With rising costs, ordering from Featherstone Foods just makes sense. You get prompt delivery, save heaps of time, and get superb service at the same price as you would at the bakery. “When we have a new prospective customer I’m with them for an hour. I take what we call the exciting, ‘wow!’ items. An hour might be a long time, but it gives you a customer for life. It’s worth investing an hour in your customer,” says Joel. He believes in being creative when it comes to introducing new products. “Nobody’s interested in a dog and pony show,” he says. “It is important to know who your customer is and to adapt to his or her needs.”

This creativity also shows in many of the company’s products. Featherstone Foods has a pretzel crossed with a croissant and a sandwich called a pullapart, which is a long, scored loaf that allows one to make a whole load of two-bite sandwiches in one go, rather than wasting time on making individual sandwiches. Of course, an NYC bakery business wouldn’t be the real deal without bagels. Featherstone Foods carries three different ranges, and the most popular one is the hand-rolled, boiled bagel. Donuts are also back on the scene in a big way featuring some very unique artisan donuts, available in a variety of flavors and sizes.

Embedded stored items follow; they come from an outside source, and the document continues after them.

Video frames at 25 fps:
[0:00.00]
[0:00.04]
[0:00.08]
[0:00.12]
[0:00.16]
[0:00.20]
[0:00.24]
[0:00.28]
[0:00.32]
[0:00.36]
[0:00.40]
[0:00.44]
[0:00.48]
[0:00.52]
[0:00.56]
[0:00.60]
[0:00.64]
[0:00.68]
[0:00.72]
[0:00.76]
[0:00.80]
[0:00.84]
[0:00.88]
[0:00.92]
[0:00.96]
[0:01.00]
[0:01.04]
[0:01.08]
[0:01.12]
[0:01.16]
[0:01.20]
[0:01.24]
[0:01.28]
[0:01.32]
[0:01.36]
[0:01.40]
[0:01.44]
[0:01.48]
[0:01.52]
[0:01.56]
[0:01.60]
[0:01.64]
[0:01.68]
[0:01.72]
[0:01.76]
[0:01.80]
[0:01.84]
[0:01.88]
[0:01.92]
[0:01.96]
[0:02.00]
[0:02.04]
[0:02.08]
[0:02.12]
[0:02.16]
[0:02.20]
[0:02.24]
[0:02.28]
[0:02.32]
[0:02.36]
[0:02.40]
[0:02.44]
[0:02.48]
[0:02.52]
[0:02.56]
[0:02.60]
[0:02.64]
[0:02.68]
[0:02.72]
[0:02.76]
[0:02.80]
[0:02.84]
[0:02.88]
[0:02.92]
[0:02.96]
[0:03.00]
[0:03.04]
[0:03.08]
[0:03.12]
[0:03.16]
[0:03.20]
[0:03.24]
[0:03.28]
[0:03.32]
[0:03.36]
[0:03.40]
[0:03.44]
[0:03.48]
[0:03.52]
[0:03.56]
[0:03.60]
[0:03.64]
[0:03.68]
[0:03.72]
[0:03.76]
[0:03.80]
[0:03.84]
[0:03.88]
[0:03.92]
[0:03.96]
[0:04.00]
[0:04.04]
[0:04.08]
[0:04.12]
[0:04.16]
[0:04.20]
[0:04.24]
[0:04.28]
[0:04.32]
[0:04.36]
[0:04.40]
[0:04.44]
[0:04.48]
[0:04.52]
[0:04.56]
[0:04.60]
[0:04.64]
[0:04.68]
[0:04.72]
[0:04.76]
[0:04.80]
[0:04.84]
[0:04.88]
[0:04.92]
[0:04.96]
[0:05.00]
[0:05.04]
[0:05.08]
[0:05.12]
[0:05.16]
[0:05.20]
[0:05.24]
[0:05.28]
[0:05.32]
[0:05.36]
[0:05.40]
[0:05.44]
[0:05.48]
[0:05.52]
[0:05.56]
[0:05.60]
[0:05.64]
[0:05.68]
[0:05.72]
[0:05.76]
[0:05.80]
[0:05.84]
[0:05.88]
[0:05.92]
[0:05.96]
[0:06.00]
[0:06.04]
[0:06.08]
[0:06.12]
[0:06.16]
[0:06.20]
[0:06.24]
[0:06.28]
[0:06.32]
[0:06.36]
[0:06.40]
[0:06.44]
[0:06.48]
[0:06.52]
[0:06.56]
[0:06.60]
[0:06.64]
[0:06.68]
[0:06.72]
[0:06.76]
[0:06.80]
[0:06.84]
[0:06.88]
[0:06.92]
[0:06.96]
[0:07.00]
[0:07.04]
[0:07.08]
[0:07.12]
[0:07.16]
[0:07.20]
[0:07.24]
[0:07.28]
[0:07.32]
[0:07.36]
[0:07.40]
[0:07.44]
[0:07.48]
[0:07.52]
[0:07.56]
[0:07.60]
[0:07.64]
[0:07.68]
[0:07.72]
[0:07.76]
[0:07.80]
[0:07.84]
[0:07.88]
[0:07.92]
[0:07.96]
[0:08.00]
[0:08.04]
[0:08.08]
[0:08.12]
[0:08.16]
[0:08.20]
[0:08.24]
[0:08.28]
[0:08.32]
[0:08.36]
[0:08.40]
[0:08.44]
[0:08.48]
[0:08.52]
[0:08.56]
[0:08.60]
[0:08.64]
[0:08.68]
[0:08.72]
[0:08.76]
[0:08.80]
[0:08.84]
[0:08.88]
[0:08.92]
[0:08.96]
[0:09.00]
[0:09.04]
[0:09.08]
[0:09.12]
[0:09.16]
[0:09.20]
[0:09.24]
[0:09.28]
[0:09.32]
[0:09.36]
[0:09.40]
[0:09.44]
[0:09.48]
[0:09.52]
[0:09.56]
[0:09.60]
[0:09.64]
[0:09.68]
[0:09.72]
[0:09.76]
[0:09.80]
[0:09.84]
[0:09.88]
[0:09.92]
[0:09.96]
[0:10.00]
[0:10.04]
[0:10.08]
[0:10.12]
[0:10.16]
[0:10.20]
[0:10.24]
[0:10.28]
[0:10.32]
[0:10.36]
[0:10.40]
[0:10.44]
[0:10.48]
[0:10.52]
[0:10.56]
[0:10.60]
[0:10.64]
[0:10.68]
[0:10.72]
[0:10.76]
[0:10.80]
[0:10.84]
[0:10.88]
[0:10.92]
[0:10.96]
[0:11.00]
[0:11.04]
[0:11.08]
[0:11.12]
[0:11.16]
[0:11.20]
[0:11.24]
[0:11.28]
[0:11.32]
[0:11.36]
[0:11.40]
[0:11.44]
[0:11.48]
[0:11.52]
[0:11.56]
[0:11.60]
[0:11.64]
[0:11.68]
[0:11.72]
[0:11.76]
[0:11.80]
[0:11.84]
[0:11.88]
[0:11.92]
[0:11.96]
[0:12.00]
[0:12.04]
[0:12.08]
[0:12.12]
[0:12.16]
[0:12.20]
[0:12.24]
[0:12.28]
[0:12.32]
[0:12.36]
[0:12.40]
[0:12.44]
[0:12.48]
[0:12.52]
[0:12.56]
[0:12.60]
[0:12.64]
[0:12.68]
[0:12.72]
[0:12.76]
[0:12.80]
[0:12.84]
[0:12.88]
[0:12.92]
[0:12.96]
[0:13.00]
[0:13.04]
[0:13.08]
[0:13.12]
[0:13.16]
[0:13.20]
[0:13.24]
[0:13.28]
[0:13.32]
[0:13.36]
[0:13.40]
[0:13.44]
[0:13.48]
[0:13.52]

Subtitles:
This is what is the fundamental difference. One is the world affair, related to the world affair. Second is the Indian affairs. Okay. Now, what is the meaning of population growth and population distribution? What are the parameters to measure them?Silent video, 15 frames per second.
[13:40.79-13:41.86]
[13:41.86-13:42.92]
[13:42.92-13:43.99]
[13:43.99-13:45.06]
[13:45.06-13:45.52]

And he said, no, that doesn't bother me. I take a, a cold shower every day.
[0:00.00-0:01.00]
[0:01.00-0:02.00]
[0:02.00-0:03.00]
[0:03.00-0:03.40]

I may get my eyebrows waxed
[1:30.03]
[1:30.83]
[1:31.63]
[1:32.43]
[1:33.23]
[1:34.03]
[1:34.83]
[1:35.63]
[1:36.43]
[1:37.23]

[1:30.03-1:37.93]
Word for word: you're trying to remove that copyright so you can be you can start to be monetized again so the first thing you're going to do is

Joel’s advice for young start-ups is to get into something that you love – things will happen from there. He also believes in treating one’s workers like you would like to be treated. The company is as generous to charity as Joel is with his advice. There are a few good causes close to his heart, but the company mainly supports the Ronald McDonald House for children with cancer, as well as one of Paul Newman’s summer camps for children with cancer. “We like to contribute where we can see it makes a difference,” he says.

Featherstone Foods considers itself to be the ‘eyes and ears’ of the local food industry, which on the whole doesn’t really have the time to go out and talk to people and scour the market. The attention the company pays to its customers reflects in its continued growth. Its vision for the future is simple: utilizing all the new technology available in a big way.

Instead of increasing its already large footprint, the company prefers to focus on increasing the size of its orders, because the company believes in supporting its customers all the way. With this incurable passion for service, the team at Featherstone Foods is set to supply New York City with more than just its daily bread for a very long time to come.